In meinem letzten Beitrag hatte ich vermutet, dass wir vielleicht nicht einmal vier Monate bis zum Ende des Prozesses haben, nun gibt es Meldungen, dass „im NSU-Prozess frühestens im Herbst 2017 ein Urteil gefällt“ wird. Hintergrund: Das Gericht hat mögliche Termine bis September 2017 verfügt.
Das sagt zunächst nichts über die erwartete Restdauer des Prozesses aus, das Gericht will nur verhindern, dass z.B. Verteidiger erklären, sie hätten schon lange sechs Wochen Urlaub geplant oder seien durch andere Termine verhindert. (Gerichte wenden schließlich bei Terminkollisionen auch gelegentlich das „Windhundprinzip“ an, d.h. der später angesetzte Termin muss aufgehoben werden.) Was das Gericht wirklich noch plant, wurde am 27.7.2016 deutlich, als es sich erkundigte, ob die Verteidigung auf ein schriftliches Vorabgutachten des Sachverständigen Saß Wert lege (Thema: Ist Frau Zschäpe so gefährlich, dass eventuell Sicherungsverwahrung angeordnet werden muss?). Solche Gutachten sind regelmässig der Abschluss der Beweisaufnahme, d.h. das Gericht ist mit seinem Programm ziemlich am Ende.

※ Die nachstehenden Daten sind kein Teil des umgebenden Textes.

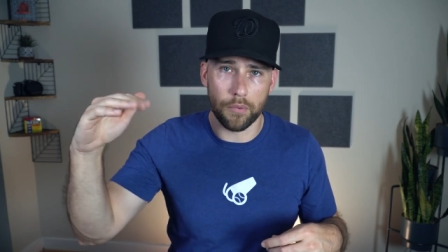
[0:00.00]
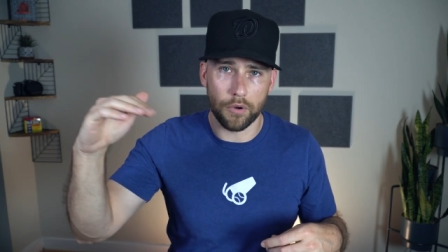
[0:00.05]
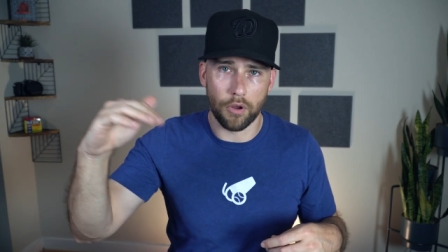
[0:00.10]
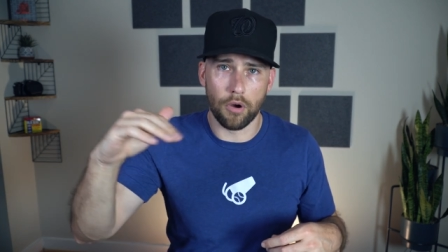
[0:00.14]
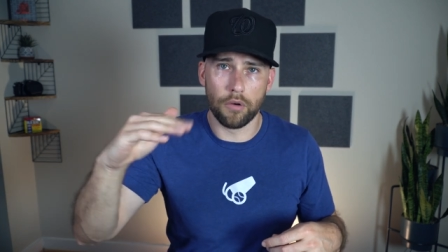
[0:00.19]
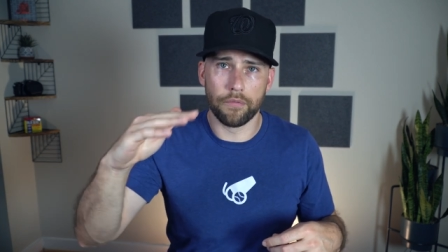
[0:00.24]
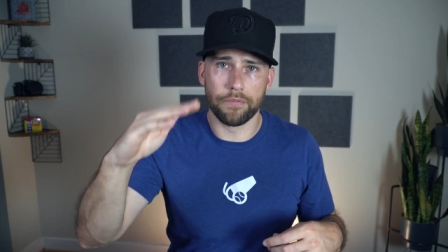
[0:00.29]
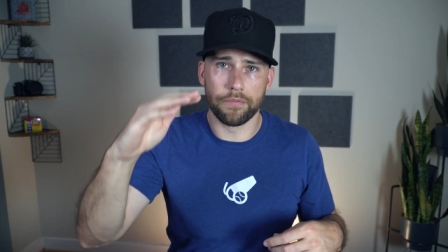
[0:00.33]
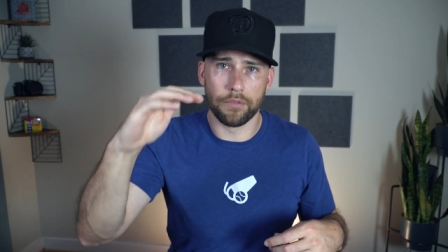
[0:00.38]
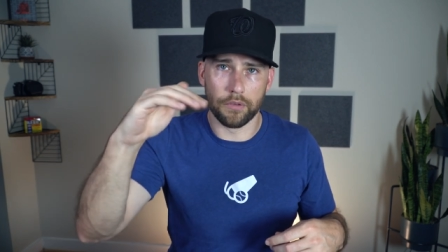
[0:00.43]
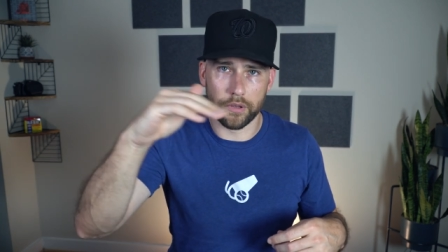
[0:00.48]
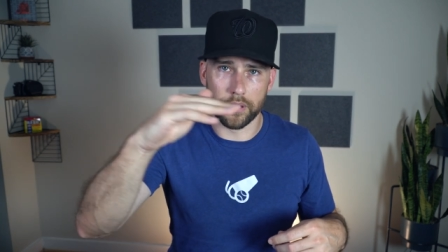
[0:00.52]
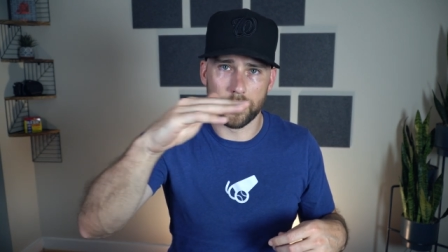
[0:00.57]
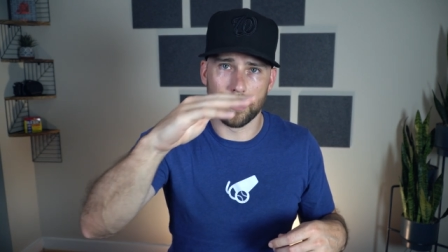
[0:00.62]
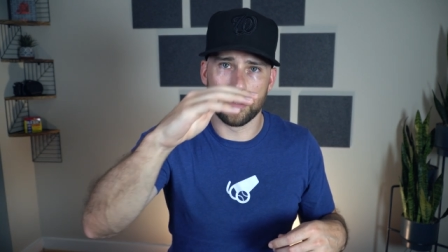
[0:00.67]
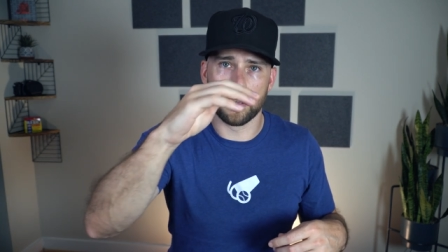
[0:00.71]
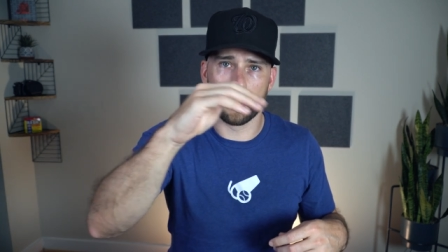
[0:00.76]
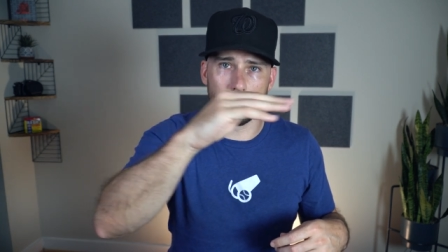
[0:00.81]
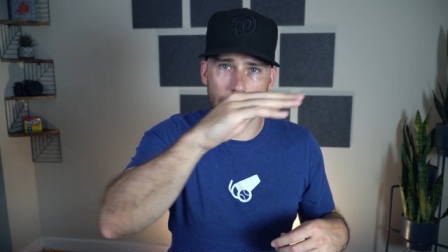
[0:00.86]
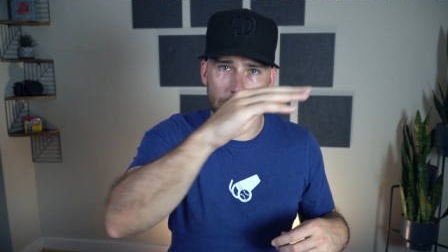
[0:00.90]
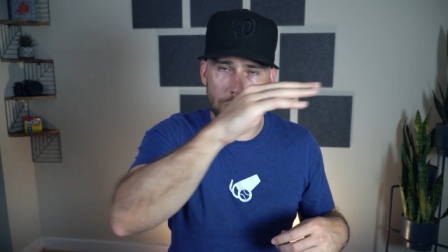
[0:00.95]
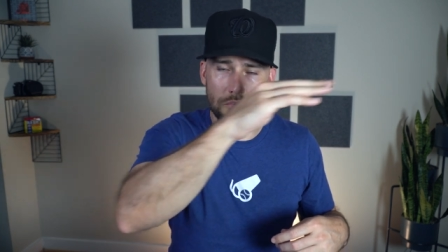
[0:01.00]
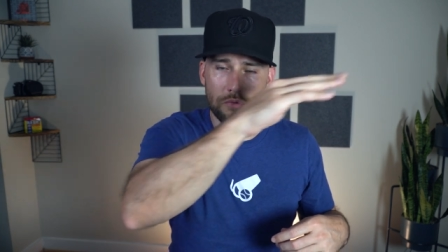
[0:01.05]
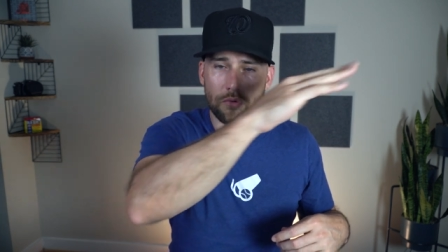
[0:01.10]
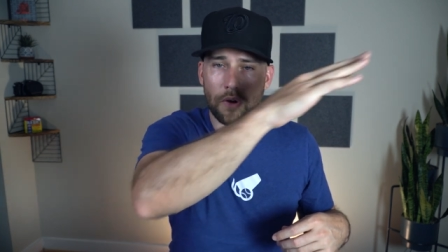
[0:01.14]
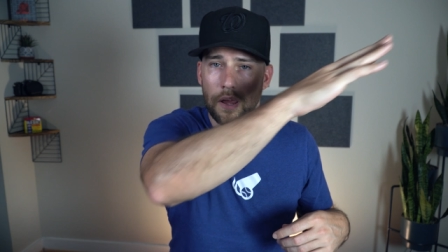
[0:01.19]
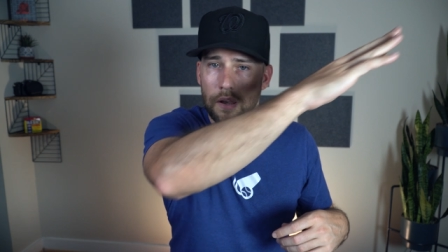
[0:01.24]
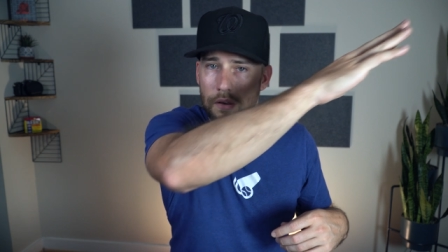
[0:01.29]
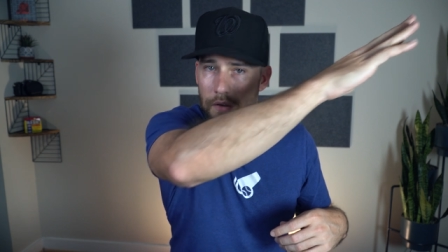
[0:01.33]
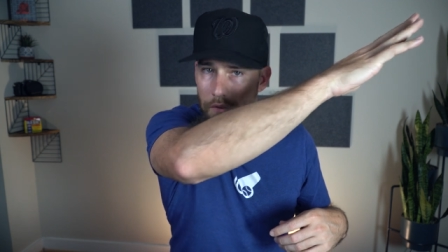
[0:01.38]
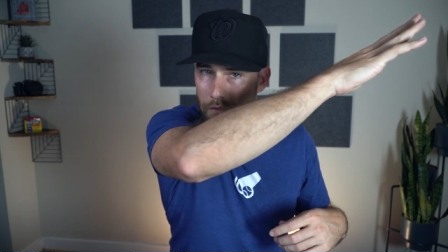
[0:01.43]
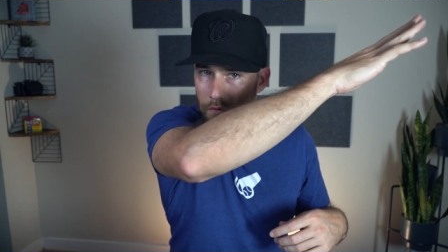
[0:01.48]
but hopefully
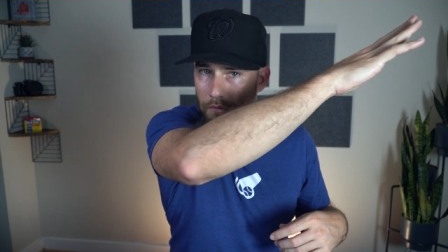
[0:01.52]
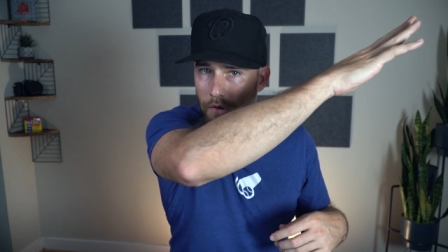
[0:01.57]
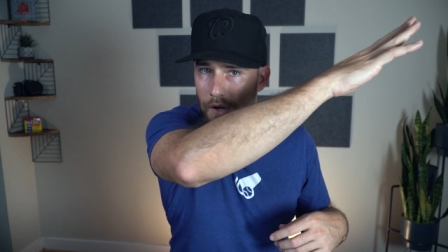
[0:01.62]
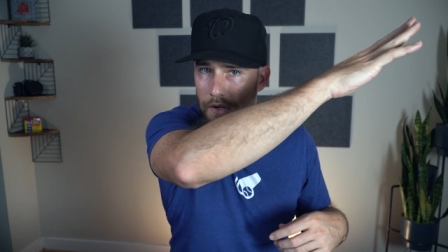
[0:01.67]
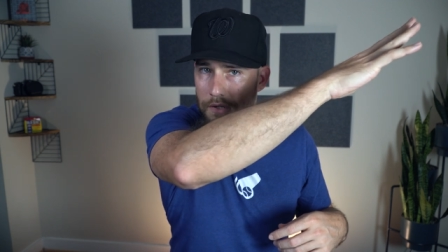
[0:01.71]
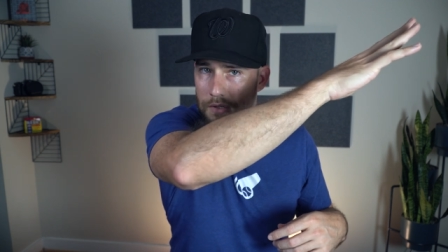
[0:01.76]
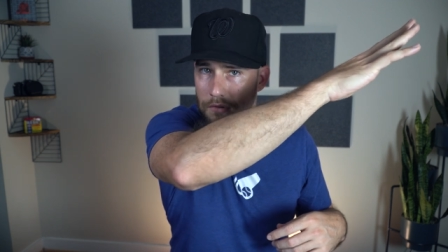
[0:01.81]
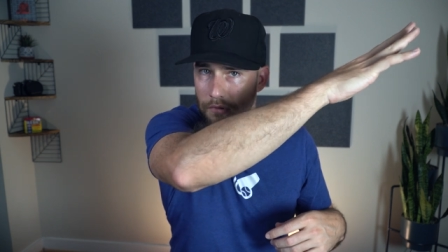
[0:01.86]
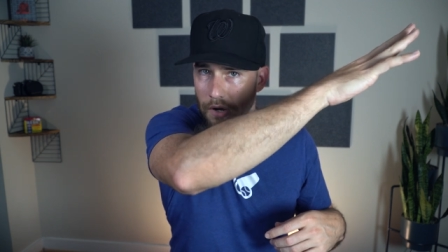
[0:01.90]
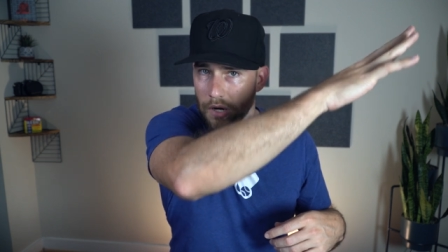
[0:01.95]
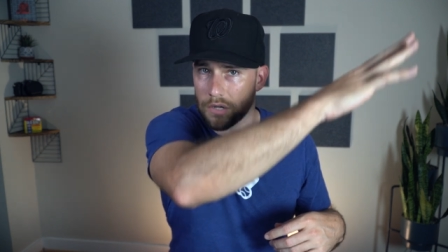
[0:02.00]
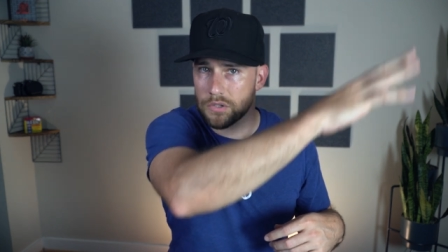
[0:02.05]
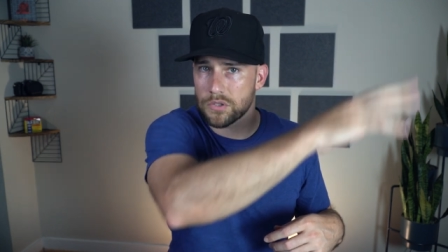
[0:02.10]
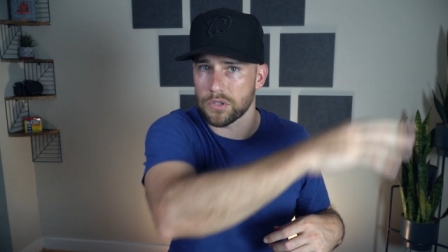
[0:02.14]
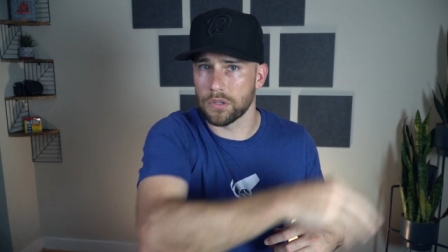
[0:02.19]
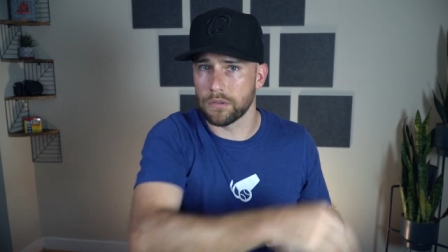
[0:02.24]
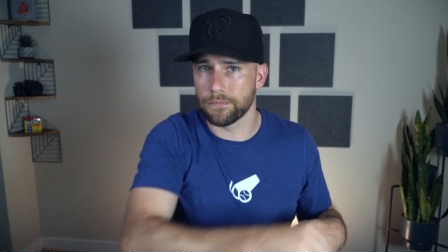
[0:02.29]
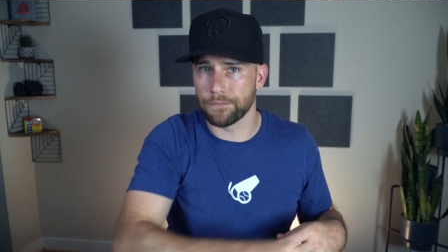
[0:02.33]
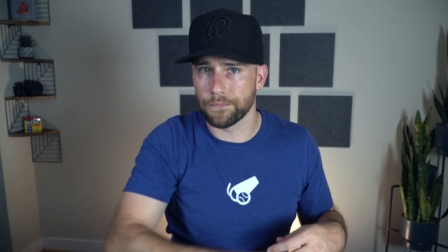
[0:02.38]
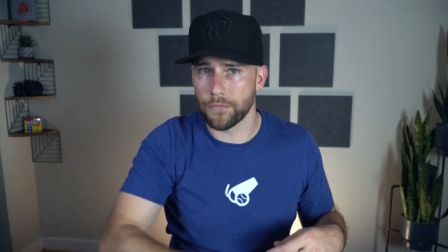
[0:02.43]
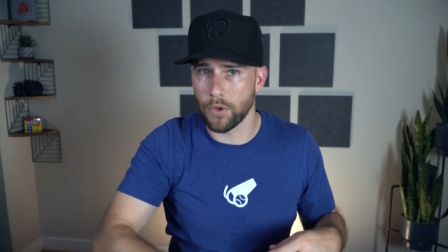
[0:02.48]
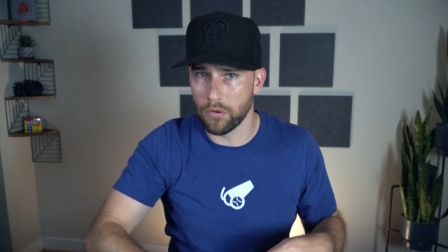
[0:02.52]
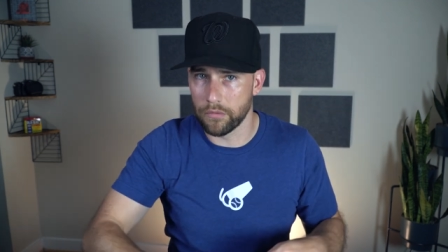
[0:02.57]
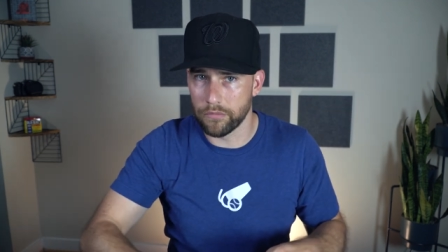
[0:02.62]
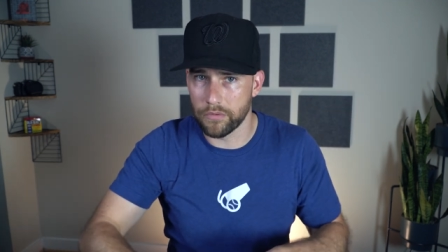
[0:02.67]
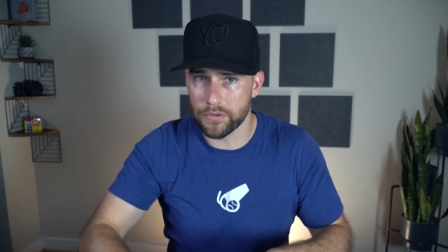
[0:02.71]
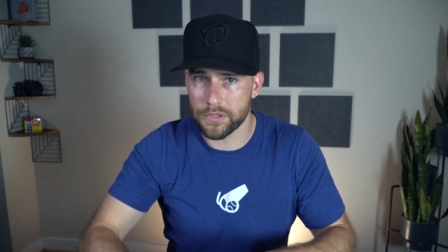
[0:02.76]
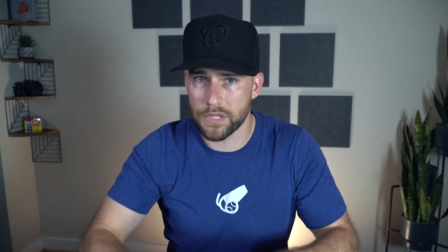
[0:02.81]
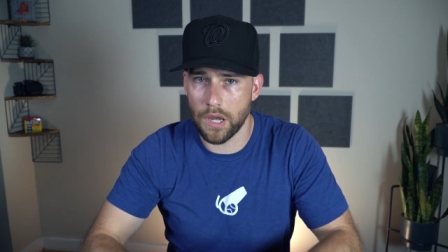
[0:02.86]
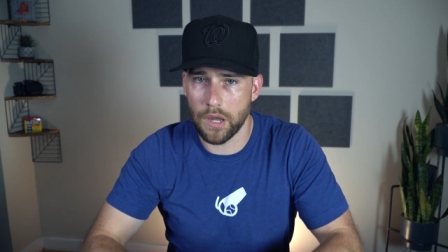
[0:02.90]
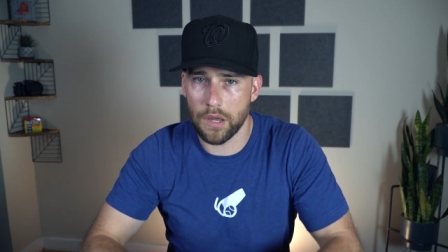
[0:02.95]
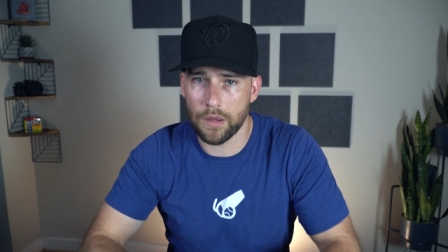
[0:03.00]
trend in the right direction
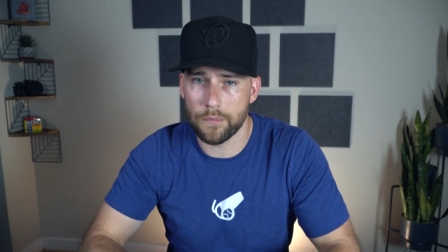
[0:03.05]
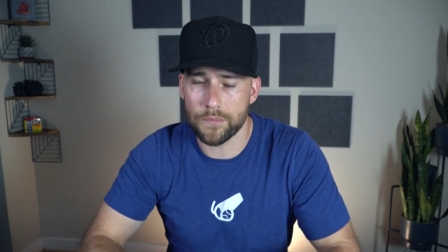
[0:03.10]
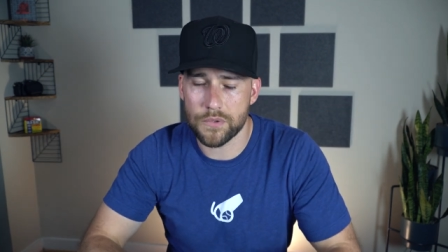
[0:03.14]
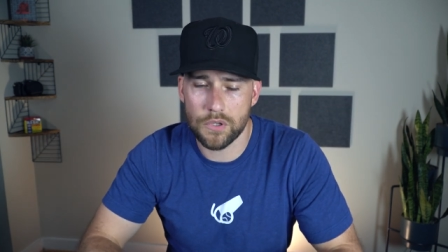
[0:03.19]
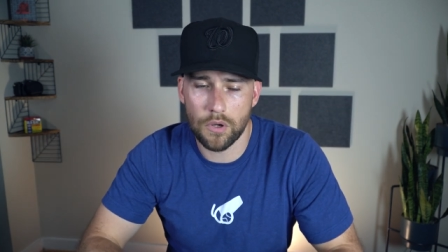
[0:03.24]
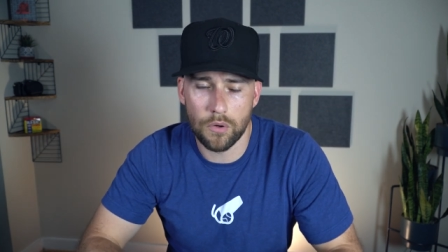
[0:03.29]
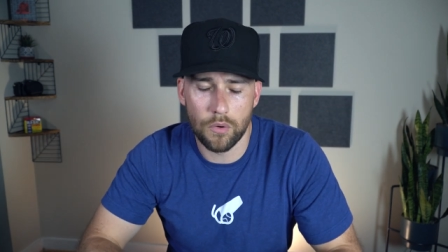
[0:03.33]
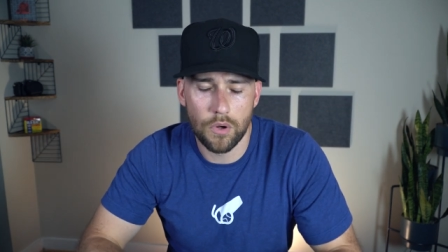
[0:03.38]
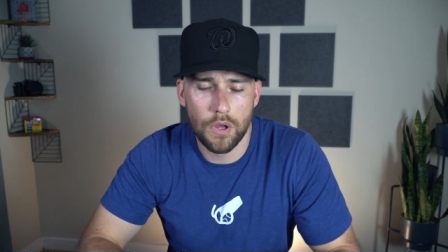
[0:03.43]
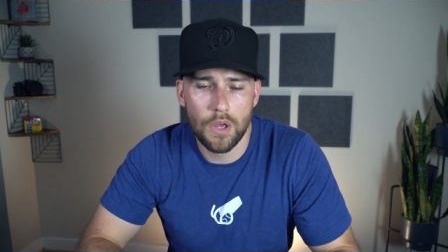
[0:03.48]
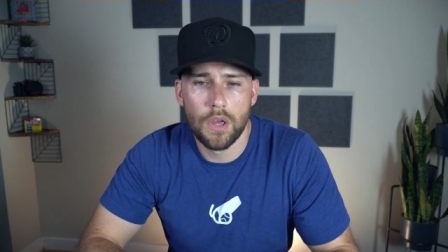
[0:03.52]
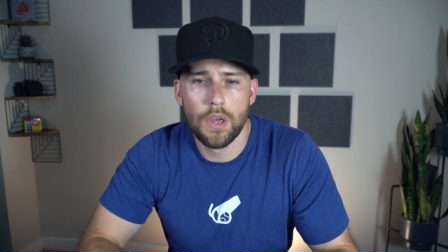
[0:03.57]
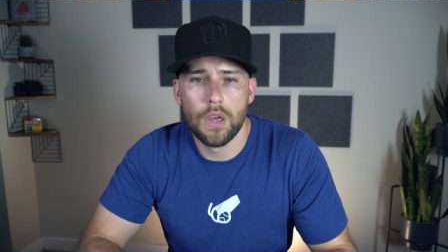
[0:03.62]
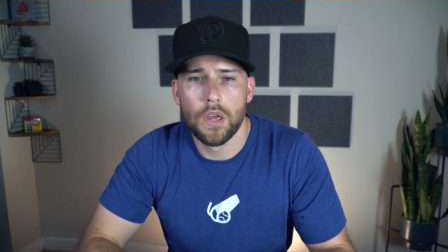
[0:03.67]
over time. So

Beweisanträge der Verteidigung?
Die weitere Dauer des Verfahrens hängt dann wesentlich von der Verteidigung ab. Normaler Weise wäre das der Zeitpunkt für Beweisanträge der Verteidigung. Bei Zschäpe dürften sich die AltverteidigerIn kaum legitimiert fühlen, Anträge zu stellen, da die auch immer noch hinten losgehen können und wir seit dem letzten Jahr wissen, dass Zschäpe diesen Verteidigern ihr „exklusives Wissen“ vorenthält. Bei Rechtsanwalt Grasel und der hinter ihm stehenden grauen Eminenz, dem JuDr. Borchert, lässt sich bisher kein besonderer Drang zu Anträgen – nicht einmal zu Fragen an Zeugen – feststellen. Die Verteidigung von Wohlleben hat bereits einige Beweisanträge gestellt. Ob sie noch mehr in der Hinterhand hat, bleibt abzuwarten. Bei den übrigen Angeklagten deutet das bisherige Prozessverhalten auch nicht auf Anträge hin, bei Carsten Schulze eher, weil die Beweisaufnahme bisher weitgehend zu seinen Gunsten verlaufen ist, bei Gerlach und Eminger, weil diese nach Möglichkeit im Verfahren überhaupt nicht auftauchen wollen. Ich bleibe dabei, dass ein Ende des Verfahrens vor Weihnachten oder Anfang 2017 realistisch ist.